- _Task item_
Set the records down again, exactly, without their images.

---------- Data provided

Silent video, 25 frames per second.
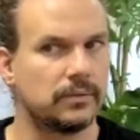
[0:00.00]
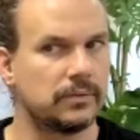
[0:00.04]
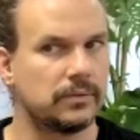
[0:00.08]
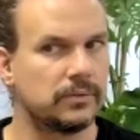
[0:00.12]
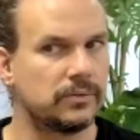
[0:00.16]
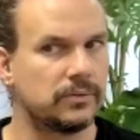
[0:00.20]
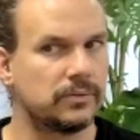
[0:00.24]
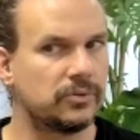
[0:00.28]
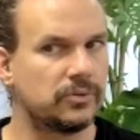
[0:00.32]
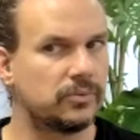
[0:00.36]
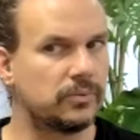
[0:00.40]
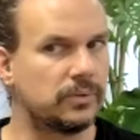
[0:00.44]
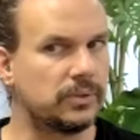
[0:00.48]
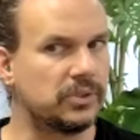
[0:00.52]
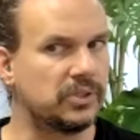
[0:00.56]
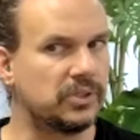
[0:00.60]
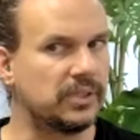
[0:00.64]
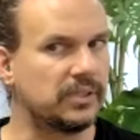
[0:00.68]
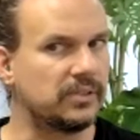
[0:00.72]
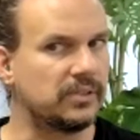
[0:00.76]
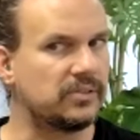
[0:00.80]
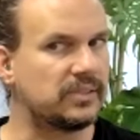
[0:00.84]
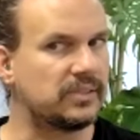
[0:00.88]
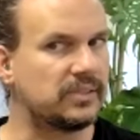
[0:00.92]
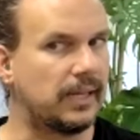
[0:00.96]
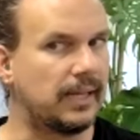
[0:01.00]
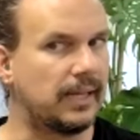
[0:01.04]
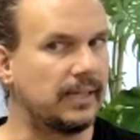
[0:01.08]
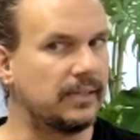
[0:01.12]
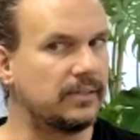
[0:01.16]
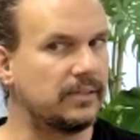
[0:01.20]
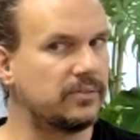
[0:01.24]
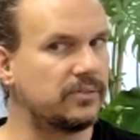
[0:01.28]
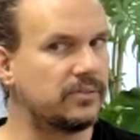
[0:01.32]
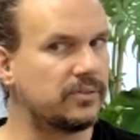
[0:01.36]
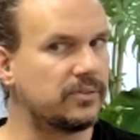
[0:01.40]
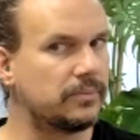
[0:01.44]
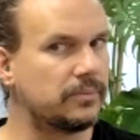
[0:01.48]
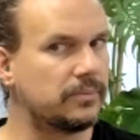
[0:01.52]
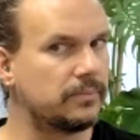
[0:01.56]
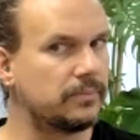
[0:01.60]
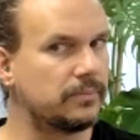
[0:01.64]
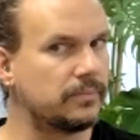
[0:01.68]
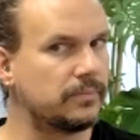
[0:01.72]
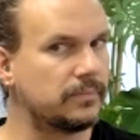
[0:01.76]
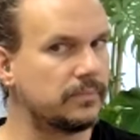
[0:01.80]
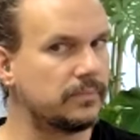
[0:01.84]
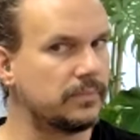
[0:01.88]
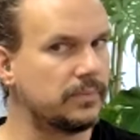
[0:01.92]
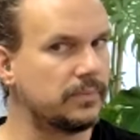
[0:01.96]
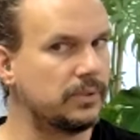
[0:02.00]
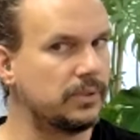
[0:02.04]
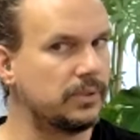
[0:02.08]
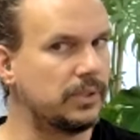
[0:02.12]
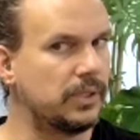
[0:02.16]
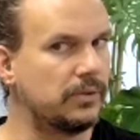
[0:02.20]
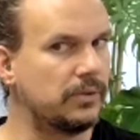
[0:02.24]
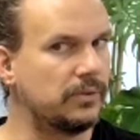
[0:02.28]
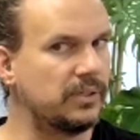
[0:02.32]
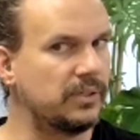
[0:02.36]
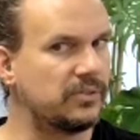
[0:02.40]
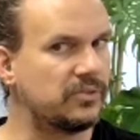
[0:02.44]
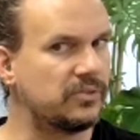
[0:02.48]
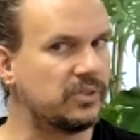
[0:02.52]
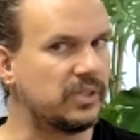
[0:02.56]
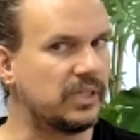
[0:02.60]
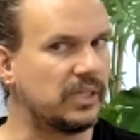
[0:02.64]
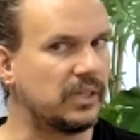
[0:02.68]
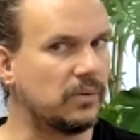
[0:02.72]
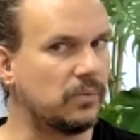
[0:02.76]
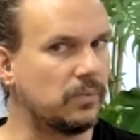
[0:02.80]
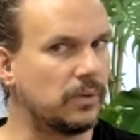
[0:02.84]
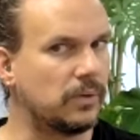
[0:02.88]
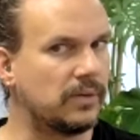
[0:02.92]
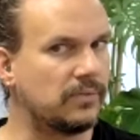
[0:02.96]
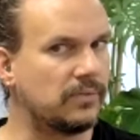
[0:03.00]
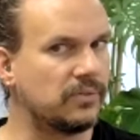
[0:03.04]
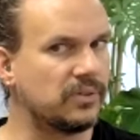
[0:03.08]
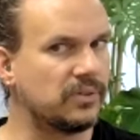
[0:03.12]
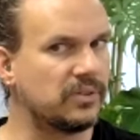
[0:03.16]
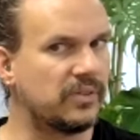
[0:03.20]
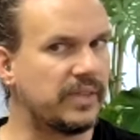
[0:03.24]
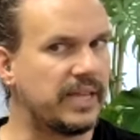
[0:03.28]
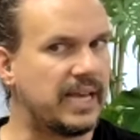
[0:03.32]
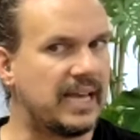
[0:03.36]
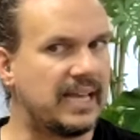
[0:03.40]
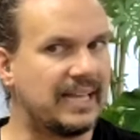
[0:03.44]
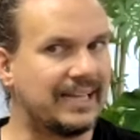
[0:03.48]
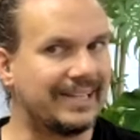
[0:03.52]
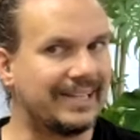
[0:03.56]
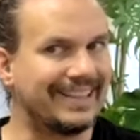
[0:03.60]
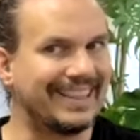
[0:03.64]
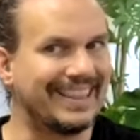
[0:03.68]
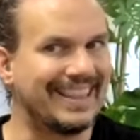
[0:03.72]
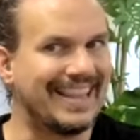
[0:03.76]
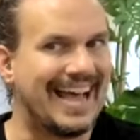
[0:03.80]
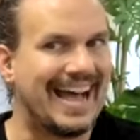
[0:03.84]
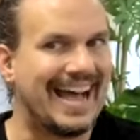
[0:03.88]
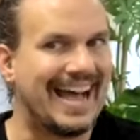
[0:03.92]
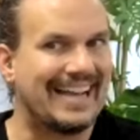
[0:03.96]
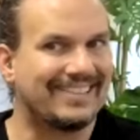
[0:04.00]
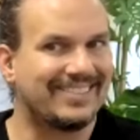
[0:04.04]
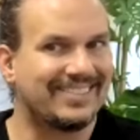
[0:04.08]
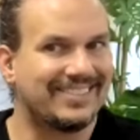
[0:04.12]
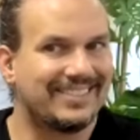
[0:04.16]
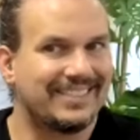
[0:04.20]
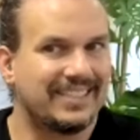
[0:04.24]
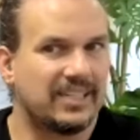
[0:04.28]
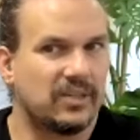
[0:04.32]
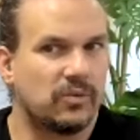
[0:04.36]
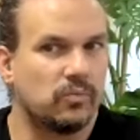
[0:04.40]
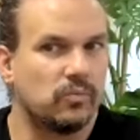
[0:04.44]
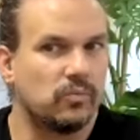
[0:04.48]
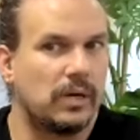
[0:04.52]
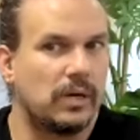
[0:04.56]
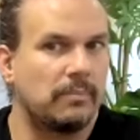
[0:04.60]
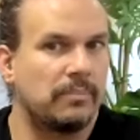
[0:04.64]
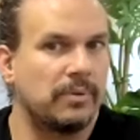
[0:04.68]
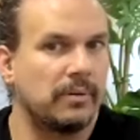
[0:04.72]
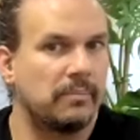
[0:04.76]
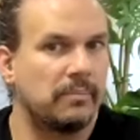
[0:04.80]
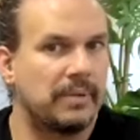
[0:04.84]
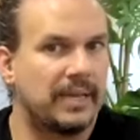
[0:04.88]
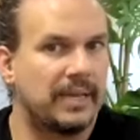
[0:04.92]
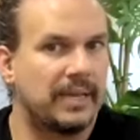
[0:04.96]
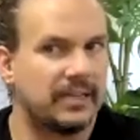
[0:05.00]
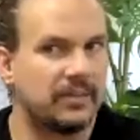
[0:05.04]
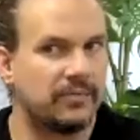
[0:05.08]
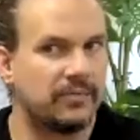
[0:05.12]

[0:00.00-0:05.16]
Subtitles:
switching sides, noticing wherever that elastic rubber band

--------------------

- _Response for this exercise_
Silent video, 25 frames per second.
[0:00.00]
[0:00.04]
[0:00.08]
[0:00.12]
[0:00.16]
[0:00.20]
[0:00.24]
[0:00.28]
[0:00.32]
[0:00.36]
[0:00.40]
[0:00.44]
[0:00.48]
[0:00.52]
[0:00.56]
[0:00.60]
[0:00.64]
[0:00.68]
[0:00.72]
[0:00.76]
[0:00.80]
[0:00.84]
[0:00.88]
[0:00.92]
[0:00.96]
[0:01.00]
[0:01.04]
[0:01.08]
[0:01.12]
[0:01.16]
[0:01.20]
[0:01.24]
[0:01.28]
[0:01.32]
[0:01.36]
[0:01.40]
[0:01.44]
[0:01.48]
[0:01.52]
[0:01.56]
[0:01.60]
[0:01.64]
[0:01.68]
[0:01.72]
[0:01.76]
[0:01.80]
[0:01.84]
[0:01.88]
[0:01.92]
[0:01.96]
[0:02.00]
[0:02.04]
[0:02.08]
[0:02.12]
[0:02.16]
[0:02.20]
[0:02.24]
[0:02.28]
[0:02.32]
[0:02.36]
[0:02.40]
[0:02.44]
[0:02.48]
[0:02.52]
[0:02.56]
[0:02.60]
[0:02.64]
[0:02.68]
[0:02.72]
[0:02.76]
[0:02.80]
[0:02.84]
[0:02.88]
[0:02.92]
[0:02.96]
[0:03.00]
[0:03.04]
[0:03.08]
[0:03.12]
[0:03.16]
[0:03.20]
[0:03.24]
[0:03.28]
[0:03.32]
[0:03.36]
[0:03.40]
[0:03.44]
[0:03.48]
[0:03.52]
[0:03.56]
[0:03.60]
[0:03.64]
[0:03.68]
[0:03.72]
[0:03.76]
[0:03.80]
[0:03.84]
[0:03.88]
[0:03.92]
[0:03.96]
[0:04.00]
[0:04.04]
[0:04.08]
[0:04.12]
[0:04.16]
[0:04.20]
[0:04.24]
[0:04.28]
[0:04.32]
[0:04.36]
[0:04.40]
[0:04.44]
[0:04.48]
[0:04.52]
[0:04.56]
[0:04.60]
[0:04.64]
[0:04.68]
[0:04.72]
[0:04.76]
[0:04.80]
[0:04.84]
[0:04.88]
[0:04.92]
[0:04.96]
[0:05.00]
[0:05.04]
[0:05.08]
[0:05.12]

[0:00.00-0:05.16]
Subtitles:
switching sides, noticing wherever that elastic rubber band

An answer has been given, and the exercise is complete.